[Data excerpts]
>>>>

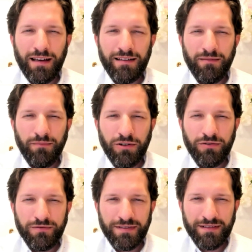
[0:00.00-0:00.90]
At the
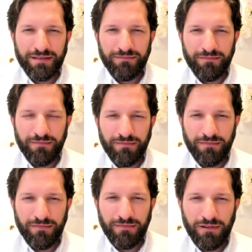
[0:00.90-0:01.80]
most
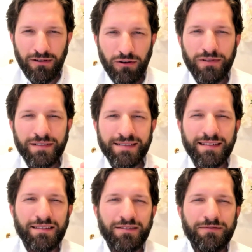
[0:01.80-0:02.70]
lowest
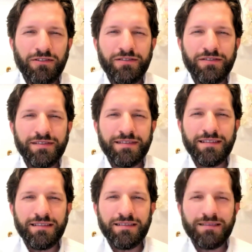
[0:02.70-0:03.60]
state of
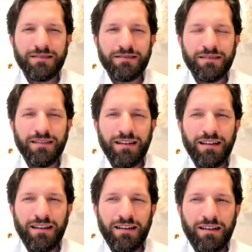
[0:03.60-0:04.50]
consciousness,
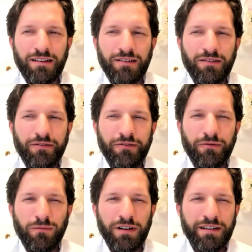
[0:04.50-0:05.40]

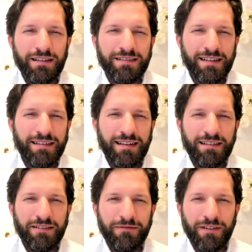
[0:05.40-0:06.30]
one is
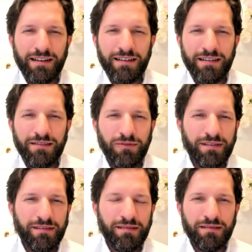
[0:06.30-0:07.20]
identified
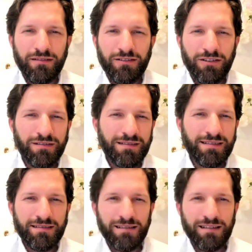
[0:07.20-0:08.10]
with
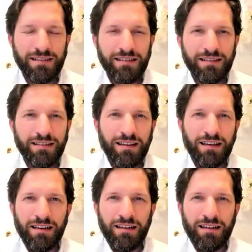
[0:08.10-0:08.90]
constantly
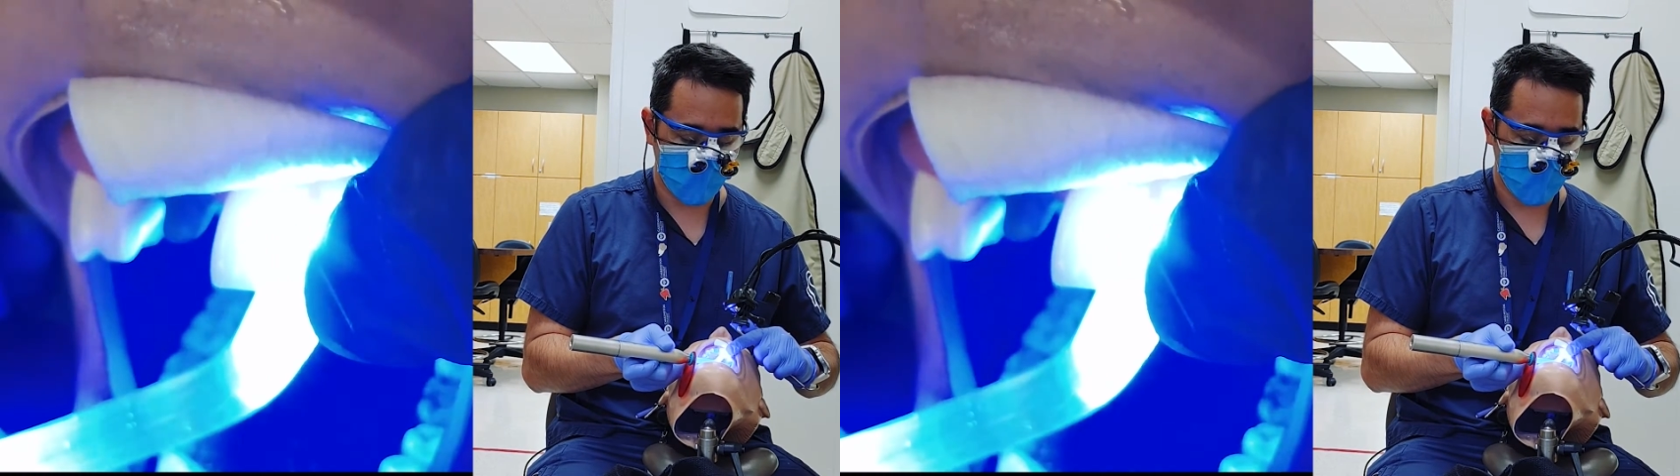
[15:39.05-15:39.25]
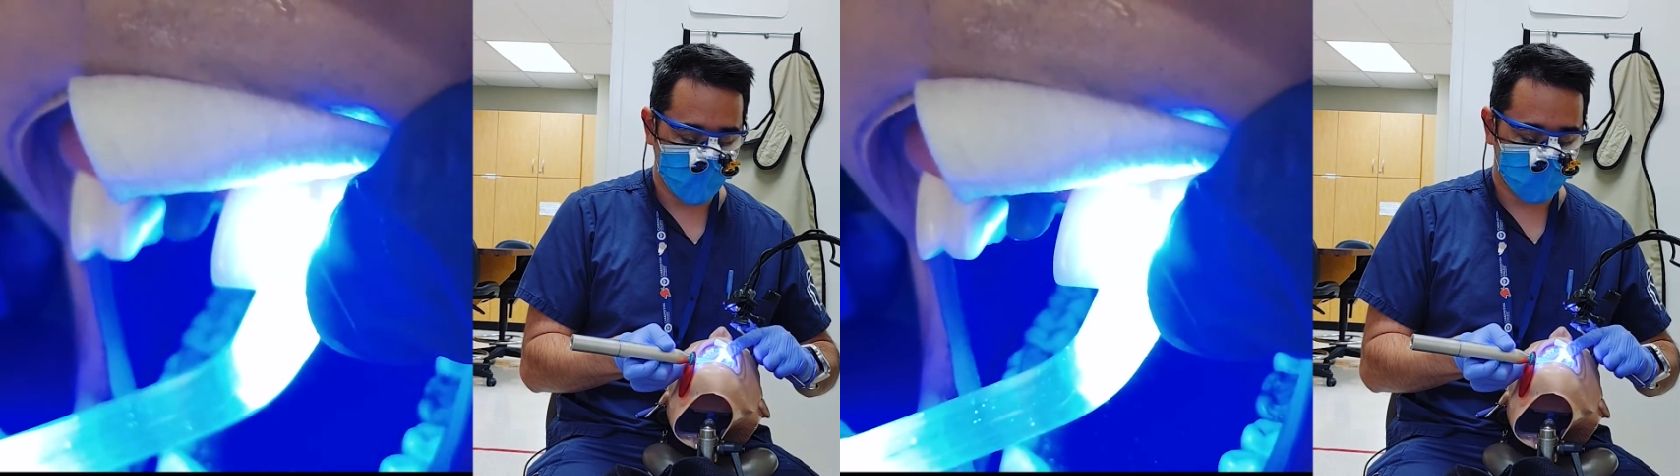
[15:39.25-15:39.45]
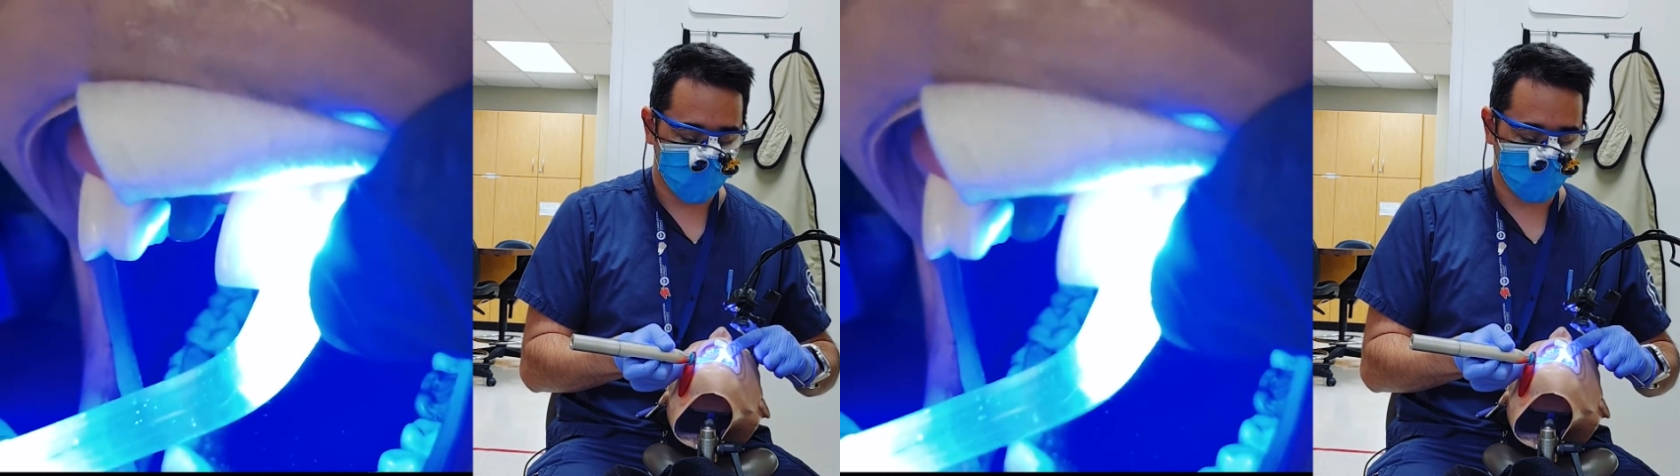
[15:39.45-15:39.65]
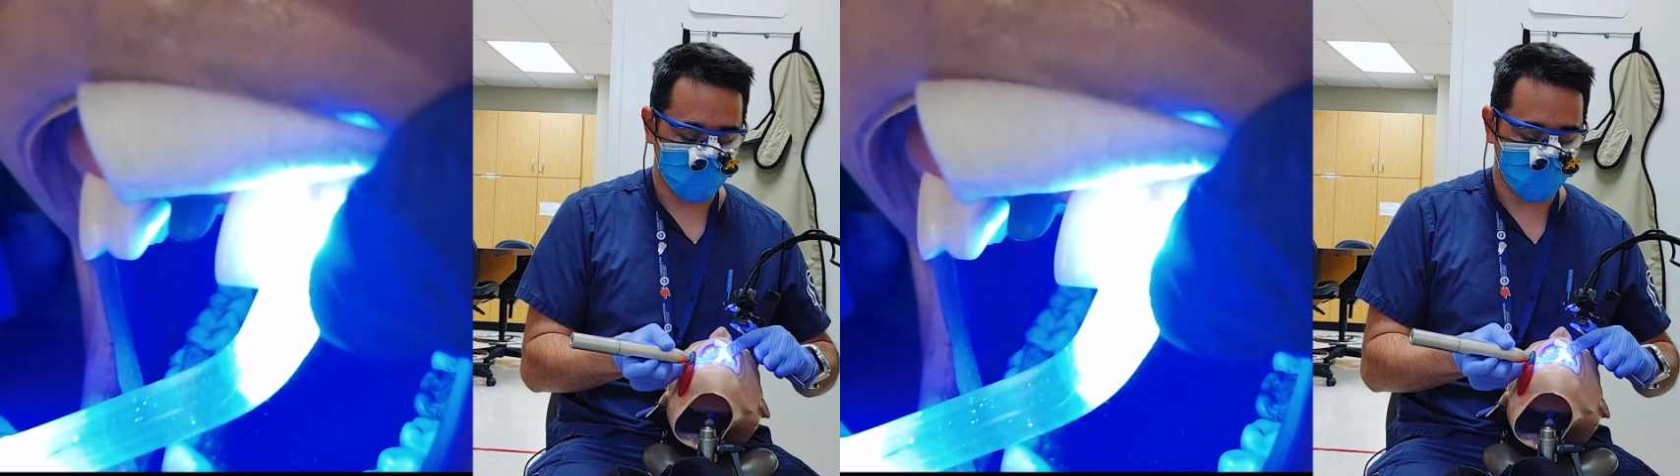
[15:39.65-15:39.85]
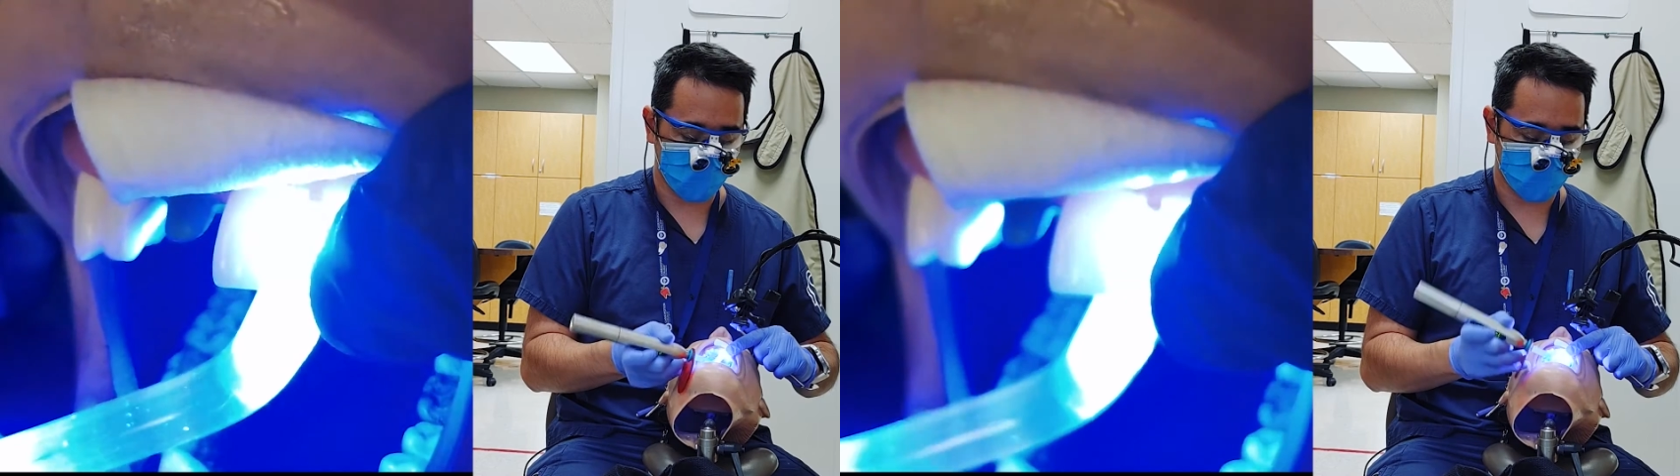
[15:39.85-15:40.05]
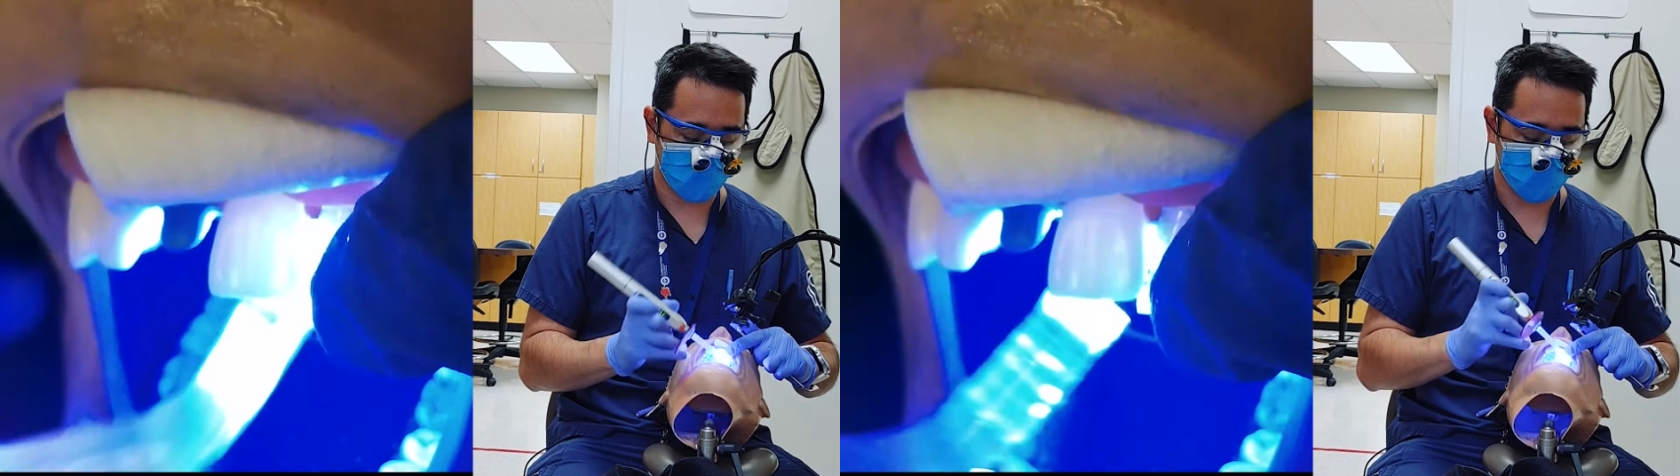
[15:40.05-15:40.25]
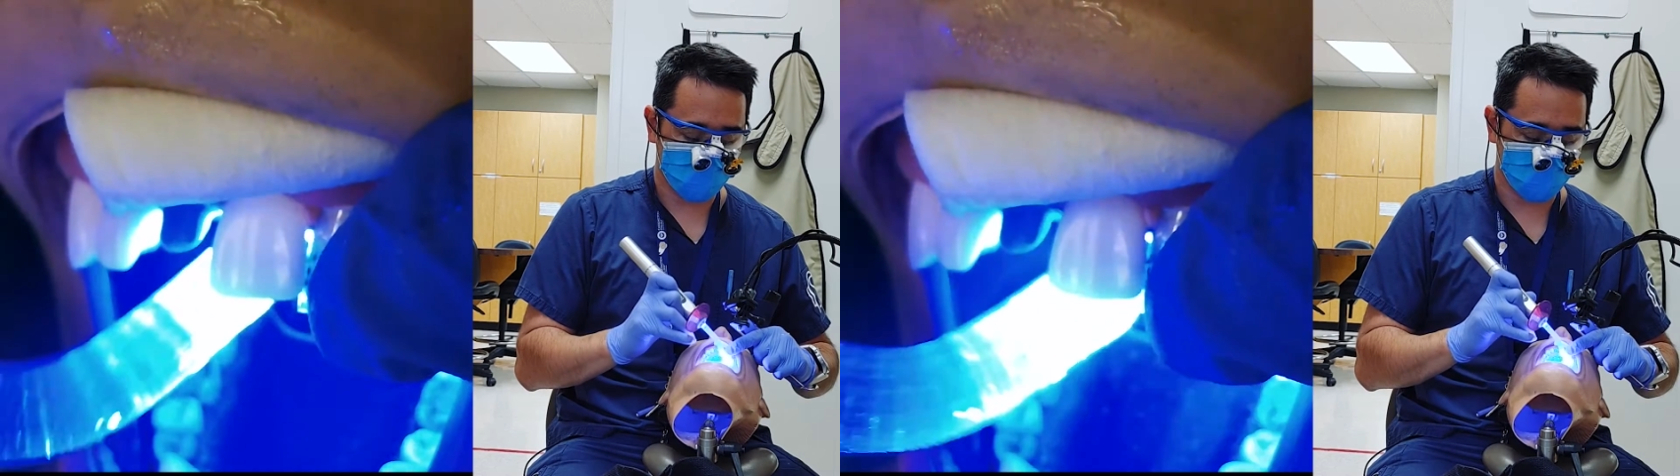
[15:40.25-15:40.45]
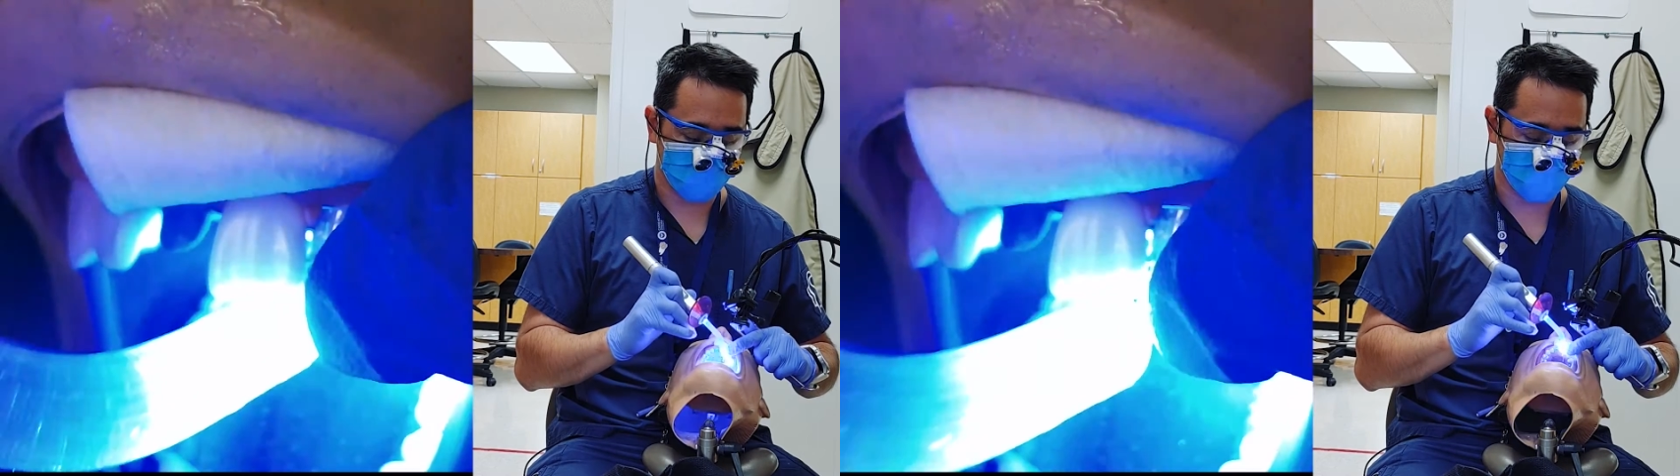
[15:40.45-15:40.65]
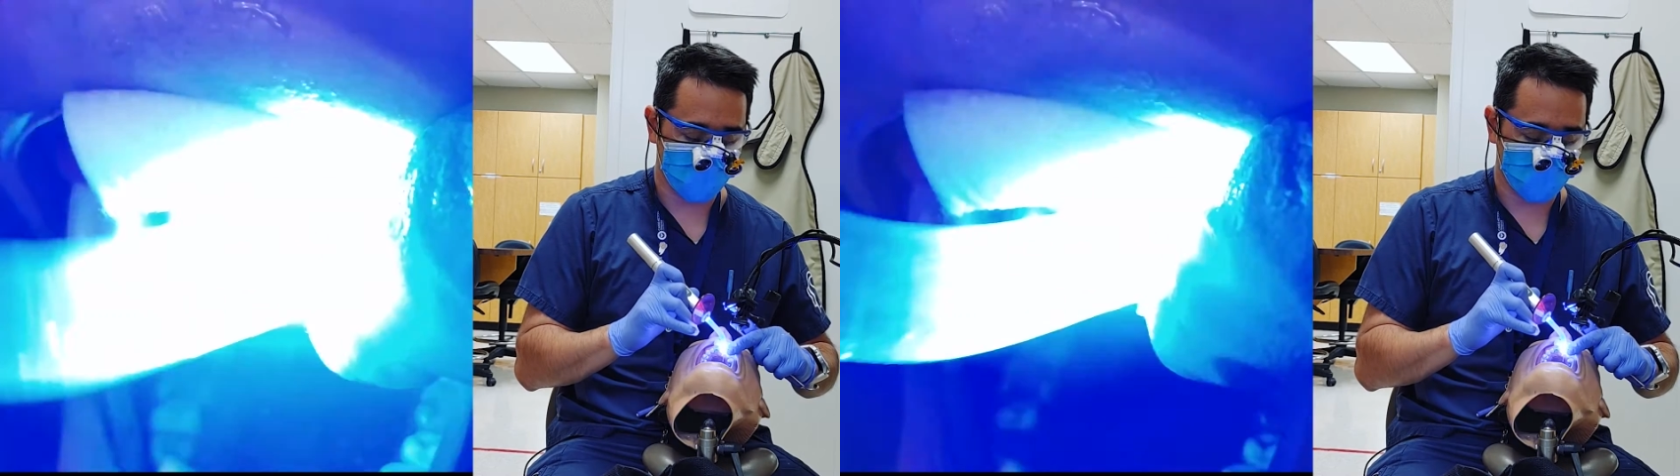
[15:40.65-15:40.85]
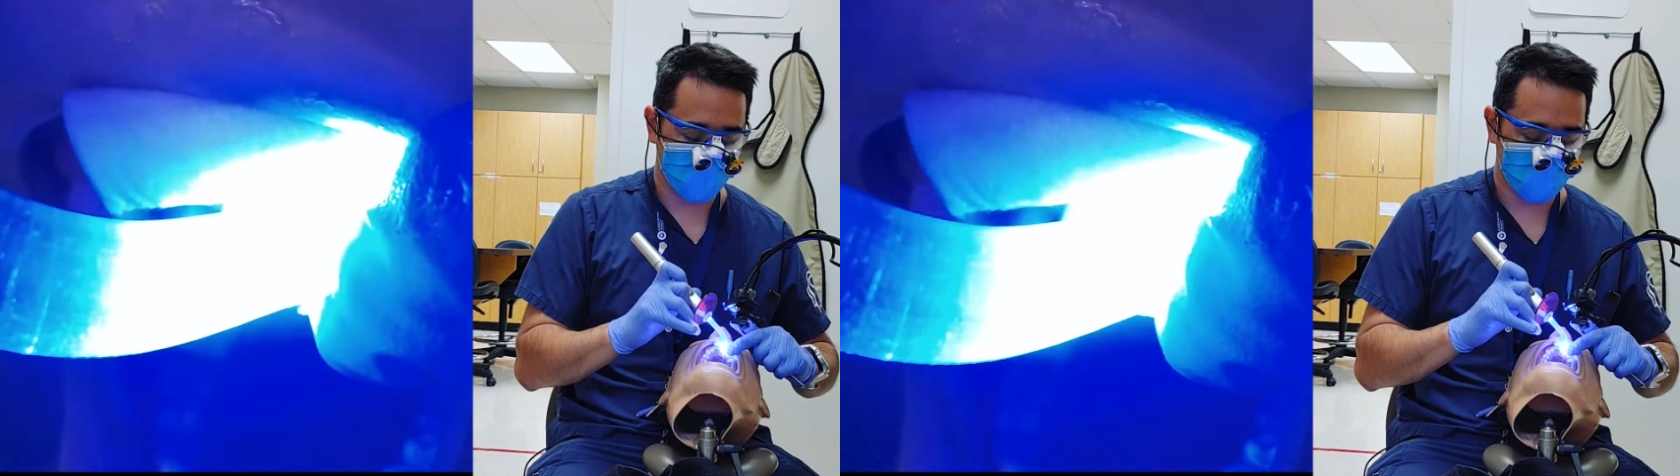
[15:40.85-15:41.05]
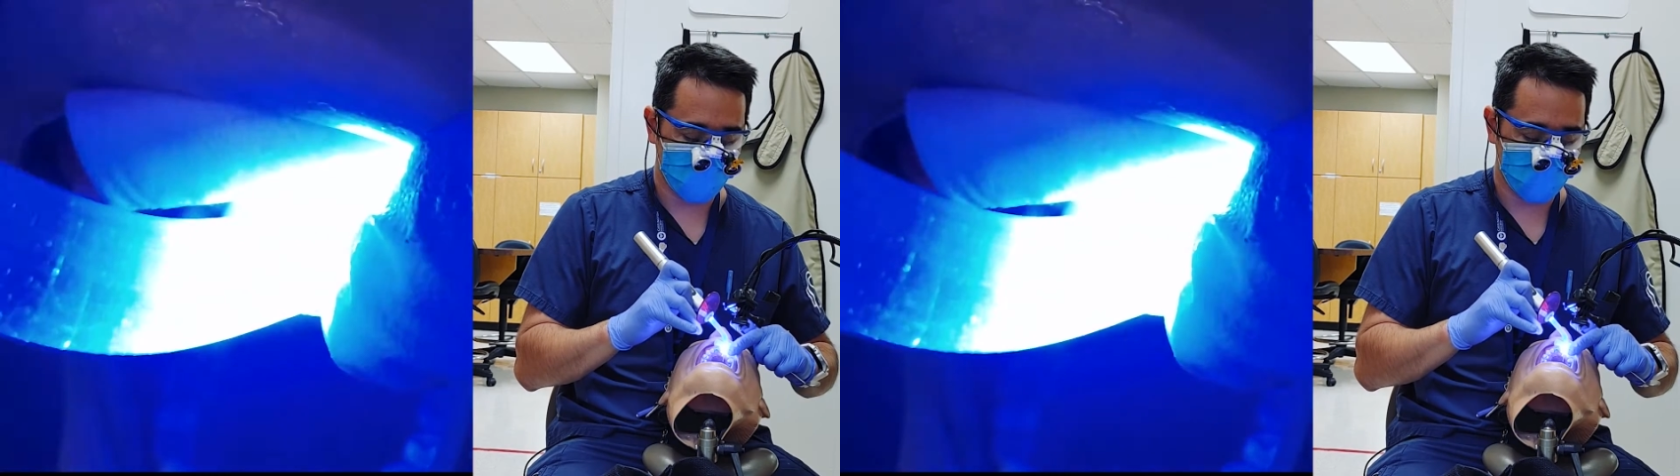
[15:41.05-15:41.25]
So I'm going to do my last little bit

<<<<

● Work to be completed:
Since pictures are not part of the copy, set down only the remaining data exactly.

● Exercise result:
[0:00.00-0:00.90]
At the
[0:00.90-0:01.80]
most
[0:01.80-0:02.70]
lowest
[0:02.70-0:03.60]
state of
[0:03.60-0:04.50]
consciousness,
[0:04.50-0:05.40]

[0:05.40-0:06.30]
one is
[0:06.30-0:07.20]
identified
[0:07.20-0:08.10]
with
[0:08.10-0:08.90]
constantly
[15:39.05-15:39.25]
[15:39.25-15:39.45]
[15:39.45-15:39.65]
[15:39.65-15:39.85]
[15:39.85-15:40.05]
[15:40.05-15:40.25]
[15:40.25-15:40.45]
[15:40.45-15:40.65]
[15:40.65-15:40.85]
[15:40.85-15:41.05]
[15:41.05-15:41.25]
So I'm going to do my last little bit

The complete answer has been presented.